Supreme Court may be stifling First Nations prosperity in Canada
A string of Supreme Court of Canada decisions has created a new range of property rights for First Nations, which they should be able to use to advance their prosperity.
However, the decisions also erected barriers to voluntary market transactions by multiplying the number of owners and claimants, and establishing opaque und unpredictable rules for making decisions about land subject to claims of aboriginal title or treaty rights such as hunting and fishing.
In theory, it’s possible to reach economically efficient outcomes from any initial assignment of property rights as long as low transaction costs make voluntary exchanges possible. But the Supreme Court has taken no account of transaction costs when it created new aboriginal property rights. Complicated legal tests and decision-making procedures increase transaction costs by extending the number of participants and the time taken to reach decisions.
As transaction costs rise, essential economic projects such as pipelines may be abandoned because they are no longer profitable, as happened to the Mackenzie Valley pipeline proposal.

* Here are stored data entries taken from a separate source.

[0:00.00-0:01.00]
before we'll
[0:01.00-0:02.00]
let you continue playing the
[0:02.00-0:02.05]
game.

Aboriginal peoples are thus in the paradoxical position of receiving new property rights that they will find difficult to use.
This is an unfortunate situation both for them and the wider Canadian economy.

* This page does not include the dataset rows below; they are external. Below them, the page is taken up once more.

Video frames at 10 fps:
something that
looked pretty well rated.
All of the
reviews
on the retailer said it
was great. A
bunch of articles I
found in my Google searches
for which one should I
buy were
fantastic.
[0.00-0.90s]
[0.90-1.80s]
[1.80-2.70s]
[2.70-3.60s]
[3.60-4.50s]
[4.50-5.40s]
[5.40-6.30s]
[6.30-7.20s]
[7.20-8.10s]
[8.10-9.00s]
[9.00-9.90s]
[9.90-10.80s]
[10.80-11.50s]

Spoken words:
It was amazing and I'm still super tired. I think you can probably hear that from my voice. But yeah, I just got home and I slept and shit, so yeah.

But the ball is in the courts’ court. It’s recommended that the courts try to resolve this problem by recognizing basic economic principles in future decisions.
In the Secession Reference, the Supreme Court referred to “underlying principles animating the whole of the Constitution, including the principles of federalism, democracy, constitutionalism and the rule of law, and respect for minorities.”
Economic efficiency is arguably as important to the welfare of Canadians as these other principles. If the courts cannot take account of economic efficiency in its aboriginal jurisprudence, governments may have to resort to legal and even constitutional solutions that would be politically difficult to enact.